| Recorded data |
****

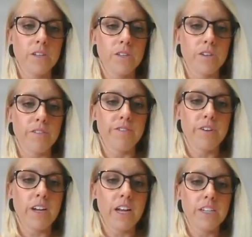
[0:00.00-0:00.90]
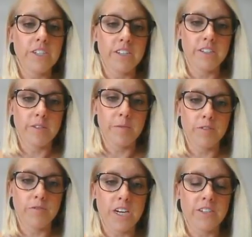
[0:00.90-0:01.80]
So food allergies and
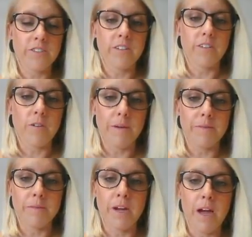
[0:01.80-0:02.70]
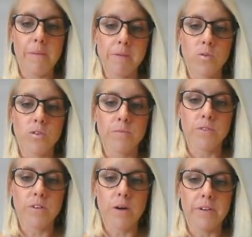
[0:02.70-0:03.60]
special dietary requirements are becoming more and
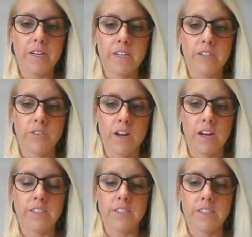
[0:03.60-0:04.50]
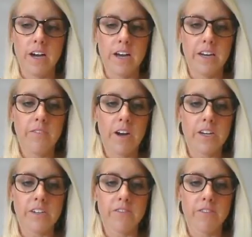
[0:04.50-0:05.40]
more common in Australian society,
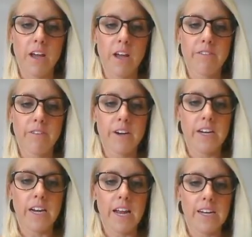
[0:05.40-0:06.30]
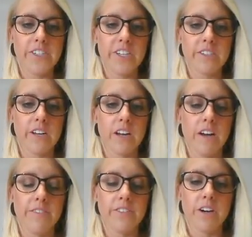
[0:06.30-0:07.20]
ranging from life-threatening allergies to
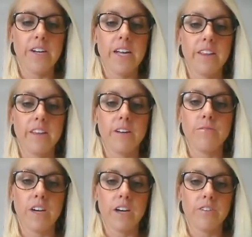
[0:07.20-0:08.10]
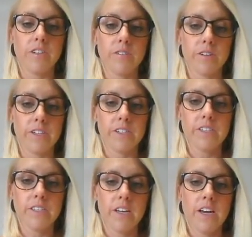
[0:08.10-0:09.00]
lifestyle and ethical dietary
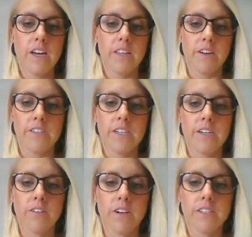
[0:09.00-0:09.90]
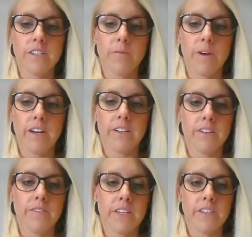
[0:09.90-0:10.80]
choices. There is an increased awareness
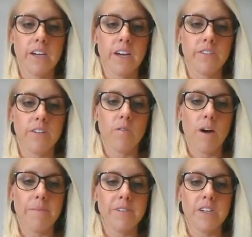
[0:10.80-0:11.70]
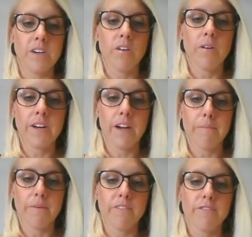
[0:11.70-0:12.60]
of these dietary requirements and a growing
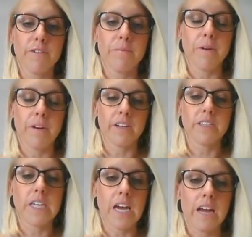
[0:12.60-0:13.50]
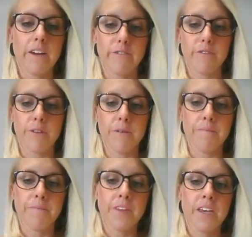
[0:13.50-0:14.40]
number of food products to cater for
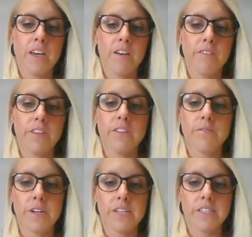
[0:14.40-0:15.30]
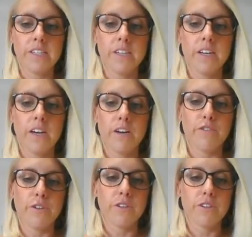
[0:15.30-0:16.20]
them. For this reason,
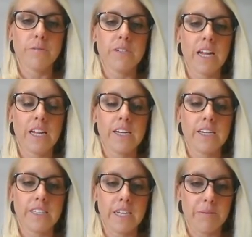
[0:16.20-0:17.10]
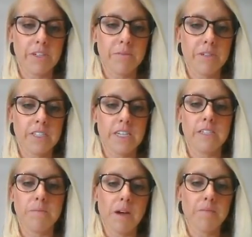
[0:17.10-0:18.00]
food and hospitality establishments need
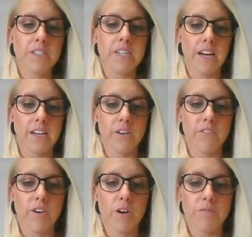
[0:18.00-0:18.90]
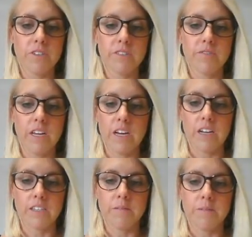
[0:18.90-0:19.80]
to be up to date and offer options for their
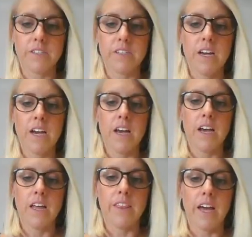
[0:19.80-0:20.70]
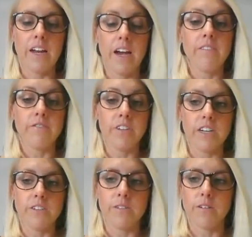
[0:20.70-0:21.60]
customers that have
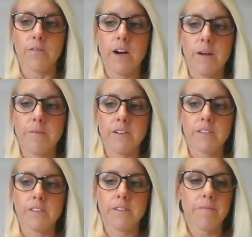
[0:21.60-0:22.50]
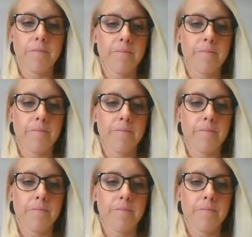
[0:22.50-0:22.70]
dietary requirements.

****

Beginning with the line that contains "[0:17.10-0:18.00]" and ending with the last line of the data, transcribe each line exactly; pictures stay out.

[0:17.10-0:18.00]
food and hospitality establishments need
[0:18.00-0:18.90]
[0:18.90-0:19.80]
to be up to date and offer options for their
[0:19.80-0:20.70]
[0:20.70-0:21.60]
customers that have
[0:21.60-0:22.50]
[0:22.50-0:22.70]
dietary requirements.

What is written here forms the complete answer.